After much speculation, British Airways has today revealed the fourth and final design in its series of heritage liveries to mark the airline’s centenary – a Boeing 747 painted in the Negus design.
The 747-400, registration G-CIVB, entered the IAC paint bay at Dublin Airport last Saturday where it is being repainted with the first version of the Negus livery which adorned the British Airways fleet from 1974-1980, directly after the merger of BOAC and BEA and the formation of the airline customers know today.
When it initially flew, the Negus livery was the first time an aircraft had carried “British Airways“ since 1939, when the original British Airways Limited merged with Imperial Airways to form BOAC. Interestingly, the Union Flag is not present on the side of the aircraft as, like the final BEA aircraft livery, the flag began to be fully celebrated on the aircraft’s tailfin instead.
The repainted 747 will return to Heathrow and enter service later this month flying to long-haul destinations served by the Boeing 747, with the design remaining on the aircraft until it retires in 2022.
The Negus is the fourth and final heritage design to be painted on a British Airways aircraft following a British Overseas Airways Corporate (BOAC) liveried Boeing 747, a British European Airways (BEA) Airbus 319 and a British Airways Landor 747, all of which are already flying.
The special series of designs are being introduced to mark British Airways’ centenary, as the airline celebrates its past while looking to the future.
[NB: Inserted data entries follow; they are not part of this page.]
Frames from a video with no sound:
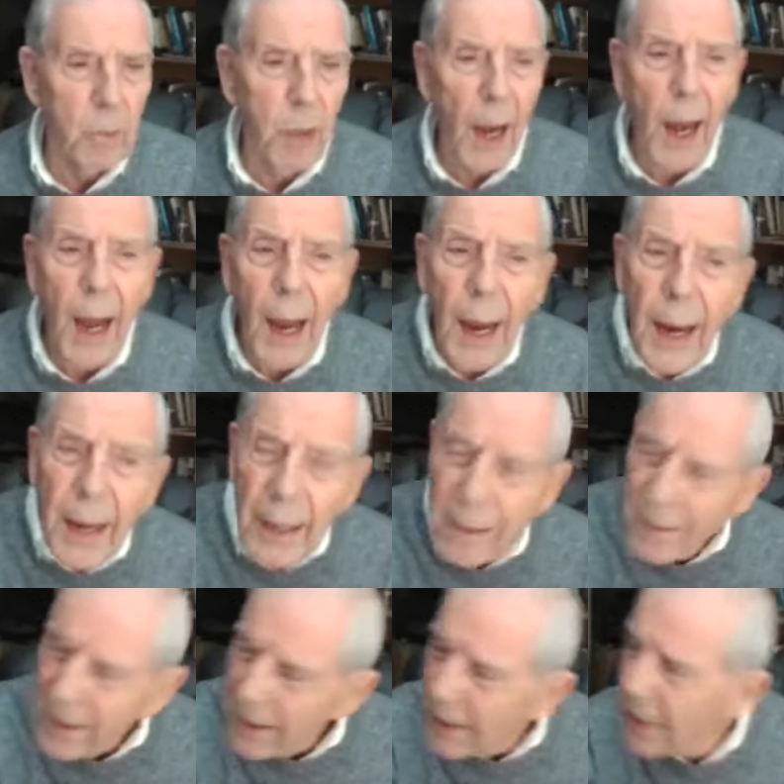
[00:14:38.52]
by
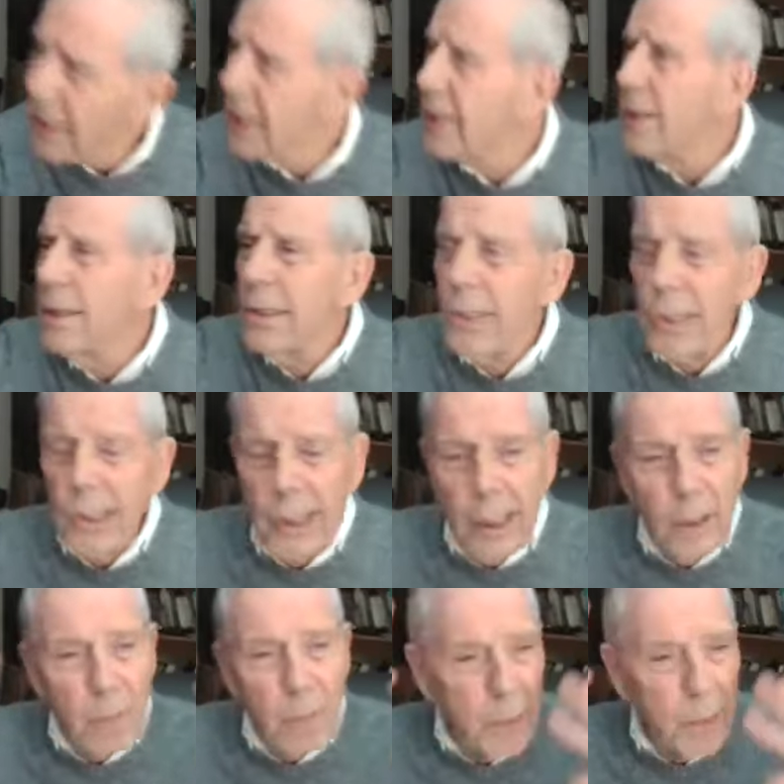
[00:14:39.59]

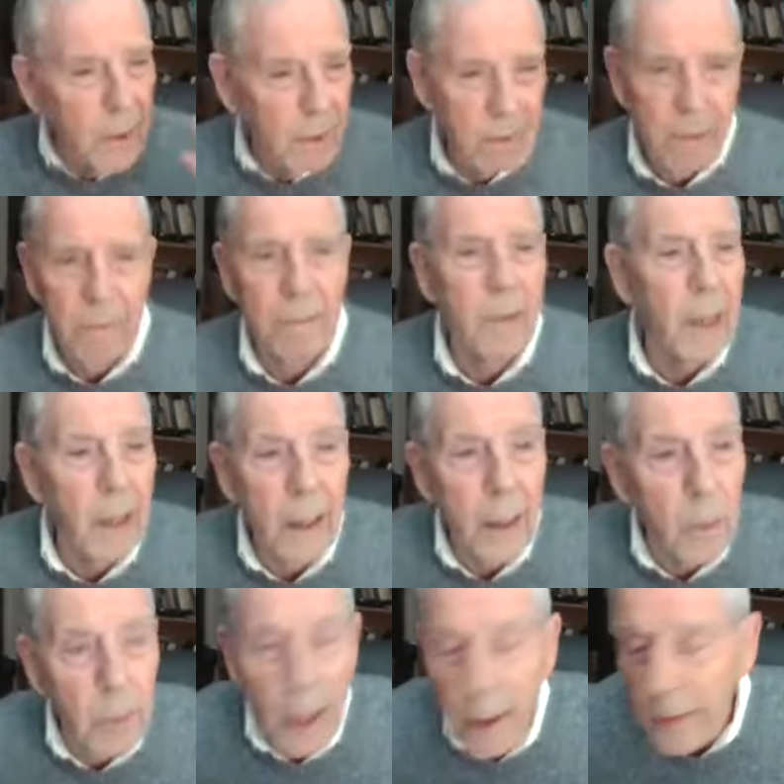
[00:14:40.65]
leadership and
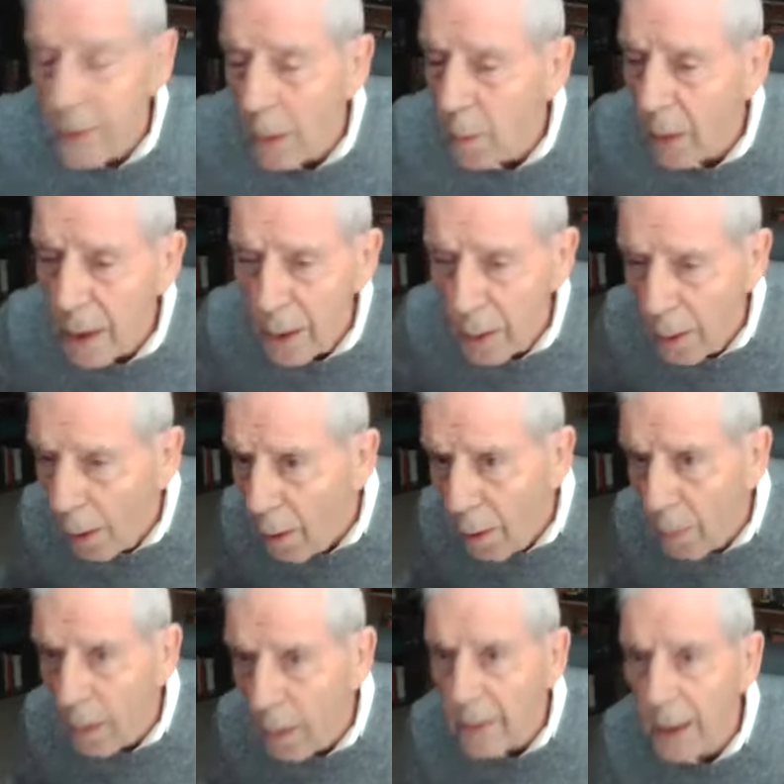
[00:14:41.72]
anybody that went
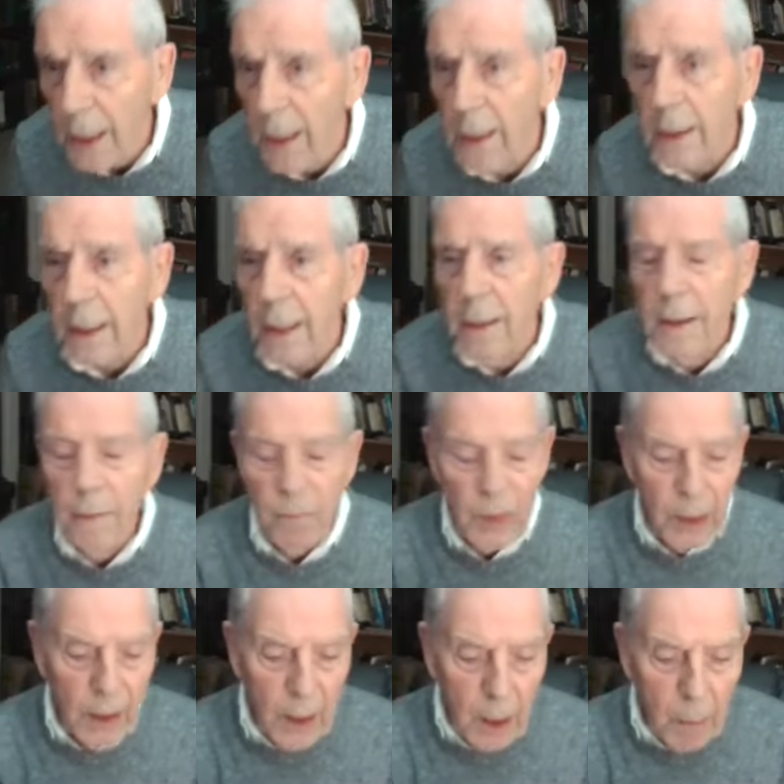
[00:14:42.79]
along with it,
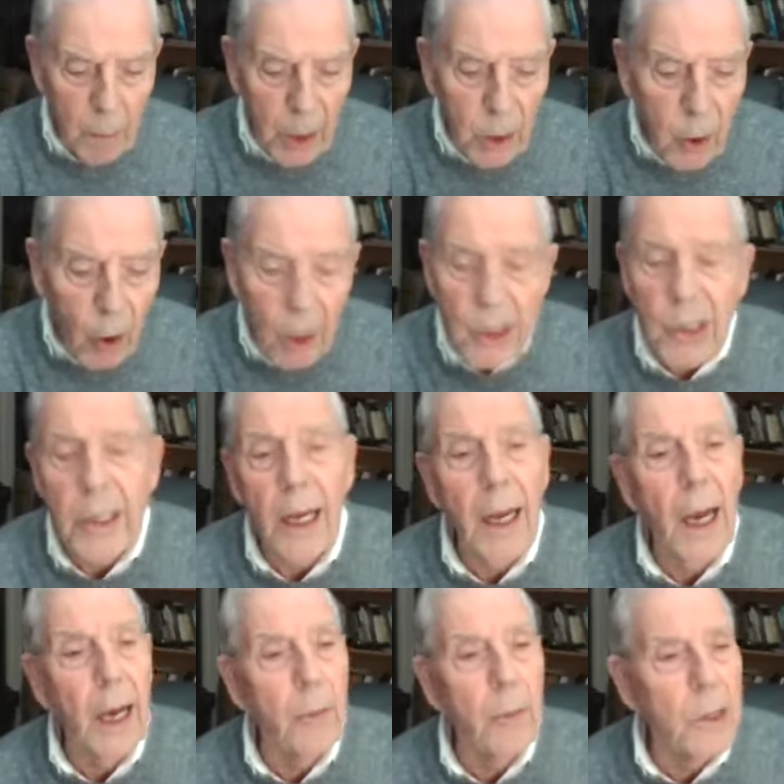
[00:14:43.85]
because they
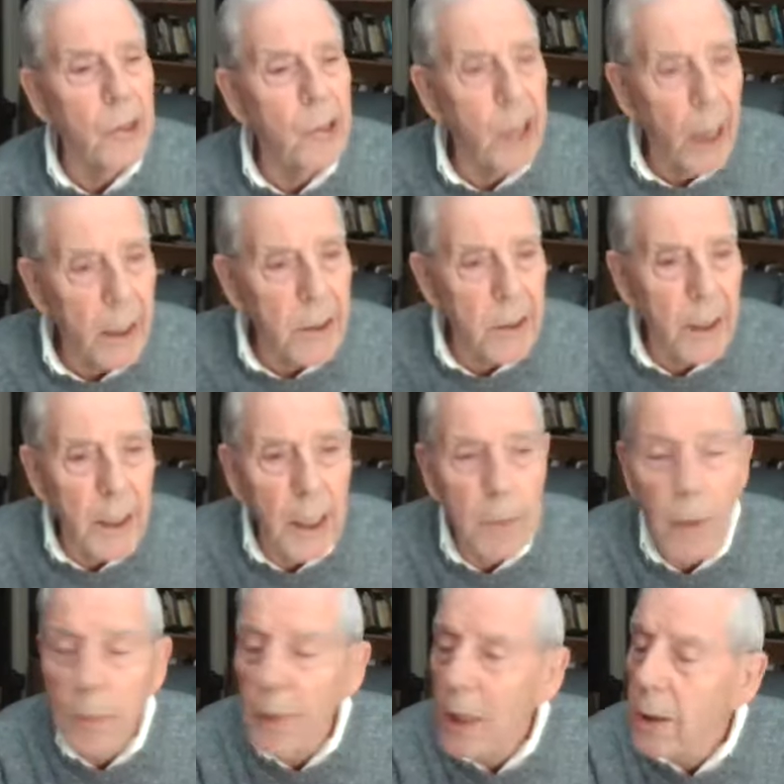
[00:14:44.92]
had rejected
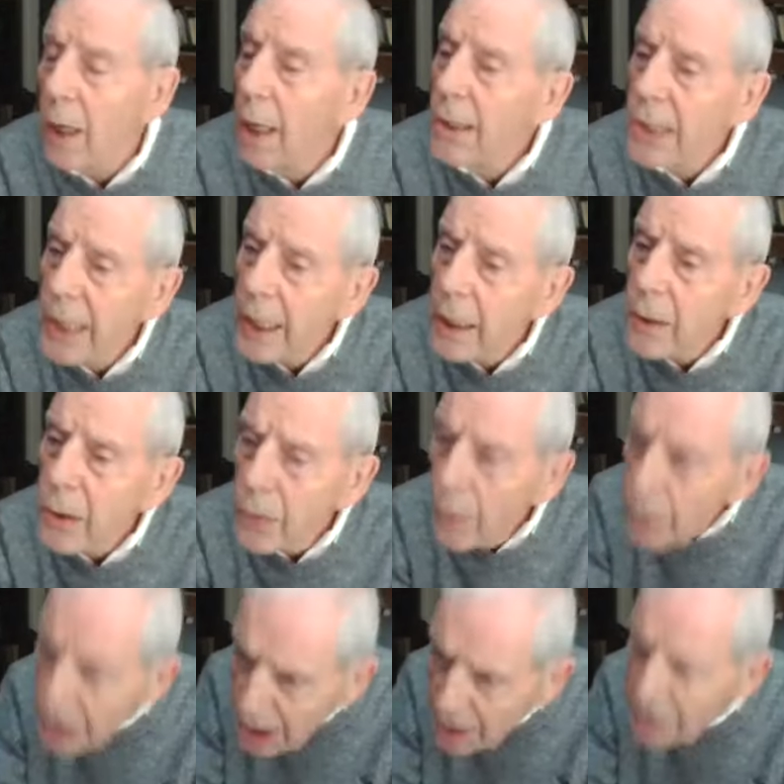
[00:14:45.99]
him and because they had
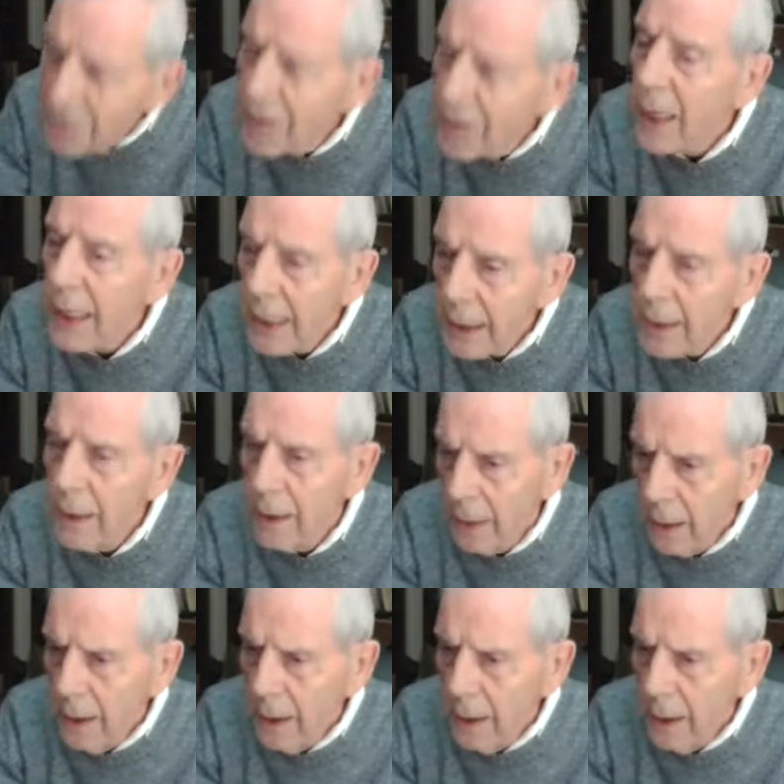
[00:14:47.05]
crucified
Alongside the heritage liveries, all new aircraft entering the fleet, including the A350, will continue to receive today’s Chatham Dockyard design.
Alex Cruz, British Airways’ Chairman and CEO, said: “Rumours have been circulating for quite some time about this final livery, so it’s exciting to confirm it is the Negus design. It’s particularly significant for us because it’s the first design worn by the British Airways that we all know today, with the distinctive lower case ‘a’ and the Union Flag on the tailfin.”